**Brief:** Each line below is to be written out in full, exactly as shown.

**Task inputs:**
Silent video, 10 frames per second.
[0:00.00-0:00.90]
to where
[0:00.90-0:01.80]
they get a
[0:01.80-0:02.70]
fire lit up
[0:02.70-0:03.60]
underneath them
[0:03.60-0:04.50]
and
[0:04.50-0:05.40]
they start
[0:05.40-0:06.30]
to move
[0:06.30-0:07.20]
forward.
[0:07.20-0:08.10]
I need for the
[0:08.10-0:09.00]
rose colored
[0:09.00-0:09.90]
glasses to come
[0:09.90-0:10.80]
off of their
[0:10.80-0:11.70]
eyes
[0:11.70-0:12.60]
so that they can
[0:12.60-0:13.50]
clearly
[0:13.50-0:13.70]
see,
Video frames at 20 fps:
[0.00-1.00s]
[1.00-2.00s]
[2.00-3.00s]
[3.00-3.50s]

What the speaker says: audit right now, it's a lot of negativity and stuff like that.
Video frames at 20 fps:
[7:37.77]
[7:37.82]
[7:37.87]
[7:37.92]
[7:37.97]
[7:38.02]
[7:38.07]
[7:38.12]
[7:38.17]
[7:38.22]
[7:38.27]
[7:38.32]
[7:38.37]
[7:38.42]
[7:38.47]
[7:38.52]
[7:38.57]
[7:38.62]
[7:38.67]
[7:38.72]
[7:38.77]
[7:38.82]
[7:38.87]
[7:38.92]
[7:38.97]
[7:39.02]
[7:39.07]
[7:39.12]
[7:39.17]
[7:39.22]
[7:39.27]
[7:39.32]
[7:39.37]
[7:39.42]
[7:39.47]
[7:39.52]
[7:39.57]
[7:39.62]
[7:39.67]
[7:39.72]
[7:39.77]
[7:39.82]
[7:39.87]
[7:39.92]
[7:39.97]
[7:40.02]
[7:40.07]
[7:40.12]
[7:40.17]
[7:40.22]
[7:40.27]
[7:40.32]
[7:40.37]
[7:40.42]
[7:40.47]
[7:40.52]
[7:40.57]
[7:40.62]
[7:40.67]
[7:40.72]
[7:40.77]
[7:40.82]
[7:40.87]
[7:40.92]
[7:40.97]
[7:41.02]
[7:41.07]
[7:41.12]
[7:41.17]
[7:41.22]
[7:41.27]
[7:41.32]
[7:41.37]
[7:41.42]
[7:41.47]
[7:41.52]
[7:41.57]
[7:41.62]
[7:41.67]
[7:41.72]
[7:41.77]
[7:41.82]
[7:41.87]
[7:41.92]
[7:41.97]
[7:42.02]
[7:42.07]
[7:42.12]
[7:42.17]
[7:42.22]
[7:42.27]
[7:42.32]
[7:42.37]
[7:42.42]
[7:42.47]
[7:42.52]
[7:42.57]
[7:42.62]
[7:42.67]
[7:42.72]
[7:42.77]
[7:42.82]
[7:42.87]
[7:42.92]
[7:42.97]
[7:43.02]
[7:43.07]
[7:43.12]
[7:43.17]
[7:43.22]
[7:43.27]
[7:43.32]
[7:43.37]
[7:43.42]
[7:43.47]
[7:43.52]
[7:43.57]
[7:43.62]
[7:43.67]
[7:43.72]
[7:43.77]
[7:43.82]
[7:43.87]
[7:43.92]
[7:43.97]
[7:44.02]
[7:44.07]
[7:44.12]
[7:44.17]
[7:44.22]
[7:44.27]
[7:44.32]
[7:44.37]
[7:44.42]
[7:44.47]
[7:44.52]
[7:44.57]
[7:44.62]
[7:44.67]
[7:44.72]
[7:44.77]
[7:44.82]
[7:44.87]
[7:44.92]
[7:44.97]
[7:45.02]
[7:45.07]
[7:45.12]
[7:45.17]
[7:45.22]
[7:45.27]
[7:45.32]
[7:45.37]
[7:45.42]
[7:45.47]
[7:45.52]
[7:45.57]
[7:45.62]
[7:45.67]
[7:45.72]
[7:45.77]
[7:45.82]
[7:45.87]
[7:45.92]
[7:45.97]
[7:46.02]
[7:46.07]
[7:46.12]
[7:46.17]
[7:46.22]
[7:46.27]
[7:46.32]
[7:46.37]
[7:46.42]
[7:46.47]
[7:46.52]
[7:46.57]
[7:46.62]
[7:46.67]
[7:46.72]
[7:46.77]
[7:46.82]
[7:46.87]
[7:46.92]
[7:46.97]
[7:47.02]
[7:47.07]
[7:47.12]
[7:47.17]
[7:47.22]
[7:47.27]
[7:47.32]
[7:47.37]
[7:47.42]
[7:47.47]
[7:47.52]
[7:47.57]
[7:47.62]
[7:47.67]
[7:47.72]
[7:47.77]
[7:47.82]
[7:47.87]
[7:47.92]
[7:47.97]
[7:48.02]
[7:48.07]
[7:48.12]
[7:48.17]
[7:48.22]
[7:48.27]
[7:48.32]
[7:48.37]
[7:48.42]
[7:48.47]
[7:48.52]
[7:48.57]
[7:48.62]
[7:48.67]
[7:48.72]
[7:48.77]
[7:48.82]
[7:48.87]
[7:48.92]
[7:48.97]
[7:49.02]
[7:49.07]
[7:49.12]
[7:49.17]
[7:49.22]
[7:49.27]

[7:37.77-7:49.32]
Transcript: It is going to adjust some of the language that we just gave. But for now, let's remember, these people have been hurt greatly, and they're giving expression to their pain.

**Response box:**
Silent video, 10 frames per second.
[0:00.00-0:00.90]
to where
[0:00.90-0:01.80]
they get a
[0:01.80-0:02.70]
fire lit up
[0:02.70-0:03.60]
underneath them
[0:03.60-0:04.50]
and
[0:04.50-0:05.40]
they start
[0:05.40-0:06.30]
to move
[0:06.30-0:07.20]
forward.
[0:07.20-0:08.10]
I need for the
[0:08.10-0:09.00]
rose colored
[0:09.00-0:09.90]
glasses to come
[0:09.90-0:10.80]
off of their
[0:10.80-0:11.70]
eyes
[0:11.70-0:12.60]
so that they can
[0:12.60-0:13.50]
clearly
[0:13.50-0:13.70]
see,
Video frames at 20 fps:
[0.00-1.00s]
[1.00-2.00s]
[2.00-3.00s]
[3.00-3.50s]

What the speaker says: audit right now, it's a lot of negativity and stuff like that.
Video frames at 20 fps:
[7:37.77]
[7:37.82]
[7:37.87]
[7:37.92]
[7:37.97]
[7:38.02]
[7:38.07]
[7:38.12]
[7:38.17]
[7:38.22]
[7:38.27]
[7:38.32]
[7:38.37]
[7:38.42]
[7:38.47]
[7:38.52]
[7:38.57]
[7:38.62]
[7:38.67]
[7:38.72]
[7:38.77]
[7:38.82]
[7:38.87]
[7:38.92]
[7:38.97]
[7:39.02]
[7:39.07]
[7:39.12]
[7:39.17]
[7:39.22]
[7:39.27]
[7:39.32]
[7:39.37]
[7:39.42]
[7:39.47]
[7:39.52]
[7:39.57]
[7:39.62]
[7:39.67]
[7:39.72]
[7:39.77]
[7:39.82]
[7:39.87]
[7:39.92]
[7:39.97]
[7:40.02]
[7:40.07]
[7:40.12]
[7:40.17]
[7:40.22]
[7:40.27]
[7:40.32]
[7:40.37]
[7:40.42]
[7:40.47]
[7:40.52]
[7:40.57]
[7:40.62]
[7:40.67]
[7:40.72]
[7:40.77]
[7:40.82]
[7:40.87]
[7:40.92]
[7:40.97]
[7:41.02]
[7:41.07]
[7:41.12]
[7:41.17]
[7:41.22]
[7:41.27]
[7:41.32]
[7:41.37]
[7:41.42]
[7:41.47]
[7:41.52]
[7:41.57]
[7:41.62]
[7:41.67]
[7:41.72]
[7:41.77]
[7:41.82]
[7:41.87]
[7:41.92]
[7:41.97]
[7:42.02]
[7:42.07]
[7:42.12]
[7:42.17]
[7:42.22]
[7:42.27]
[7:42.32]
[7:42.37]
[7:42.42]
[7:42.47]
[7:42.52]
[7:42.57]
[7:42.62]
[7:42.67]
[7:42.72]
[7:42.77]
[7:42.82]
[7:42.87]
[7:42.92]
[7:42.97]
[7:43.02]
[7:43.07]
[7:43.12]
[7:43.17]
[7:43.22]
[7:43.27]
[7:43.32]
[7:43.37]
[7:43.42]
[7:43.47]
[7:43.52]
[7:43.57]
[7:43.62]
[7:43.67]
[7:43.72]
[7:43.77]
[7:43.82]
[7:43.87]
[7:43.92]
[7:43.97]
[7:44.02]
[7:44.07]
[7:44.12]
[7:44.17]
[7:44.22]
[7:44.27]
[7:44.32]
[7:44.37]
[7:44.42]
[7:44.47]
[7:44.52]
[7:44.57]
[7:44.62]
[7:44.67]
[7:44.72]
[7:44.77]
[7:44.82]
[7:44.87]
[7:44.92]
[7:44.97]
[7:45.02]
[7:45.07]
[7:45.12]
[7:45.17]
[7:45.22]
[7:45.27]
[7:45.32]
[7:45.37]
[7:45.42]
[7:45.47]
[7:45.52]
[7:45.57]
[7:45.62]
[7:45.67]
[7:45.72]
[7:45.77]
[7:45.82]
[7:45.87]
[7:45.92]
[7:45.97]
[7:46.02]
[7:46.07]
[7:46.12]
[7:46.17]
[7:46.22]
[7:46.27]
[7:46.32]
[7:46.37]
[7:46.42]
[7:46.47]
[7:46.52]
[7:46.57]
[7:46.62]
[7:46.67]
[7:46.72]
[7:46.77]
[7:46.82]
[7:46.87]
[7:46.92]
[7:46.97]
[7:47.02]
[7:47.07]
[7:47.12]
[7:47.17]
[7:47.22]
[7:47.27]
[7:47.32]
[7:47.37]
[7:47.42]
[7:47.47]
[7:47.52]
[7:47.57]
[7:47.62]
[7:47.67]
[7:47.72]
[7:47.77]
[7:47.82]
[7:47.87]
[7:47.92]
[7:47.97]
[7:48.02]
[7:48.07]
[7:48.12]
[7:48.17]
[7:48.22]
[7:48.27]
[7:48.32]
[7:48.37]
[7:48.42]
[7:48.47]
[7:48.52]
[7:48.57]
[7:48.62]
[7:48.67]
[7:48.72]
[7:48.77]
[7:48.82]
[7:48.87]
[7:48.92]
[7:48.97]
[7:49.02]
[7:49.07]
[7:49.12]
[7:49.17]
[7:49.22]
[7:49.27]

[7:37.77-7:49.32]
Transcript: It is going to adjust some of the language that we just gave. But for now, let's remember, these people have been hurt greatly, and they're giving expression to their pain.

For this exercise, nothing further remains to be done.